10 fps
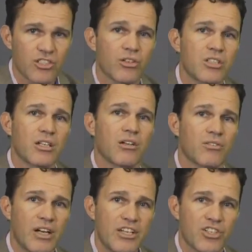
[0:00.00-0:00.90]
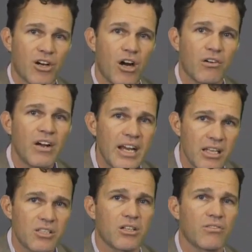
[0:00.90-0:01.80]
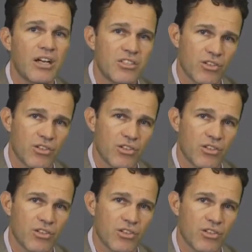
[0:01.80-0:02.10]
So it's going to raise your heart rate, it's going to raise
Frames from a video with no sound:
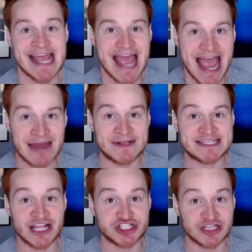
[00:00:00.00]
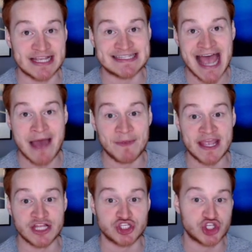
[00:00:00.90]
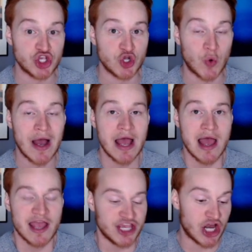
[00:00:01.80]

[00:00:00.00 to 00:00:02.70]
and potentially tap into, you know,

----------

About this task> Nothing but the lines from the one containing "[0:01.80-0:02.10]" through the end of the listing should be printed, each exactly as it appears and without pictures.

Solved exercise>
[0:01.80-0:02.10]
So it's going to raise your heart rate, it's going to raise
Frames from a video with no sound:
[00:00:00.00]
[00:00:00.90]
[00:00:01.80]

[00:00:00.00 to 00:00:02.70]
and potentially tap into, you know,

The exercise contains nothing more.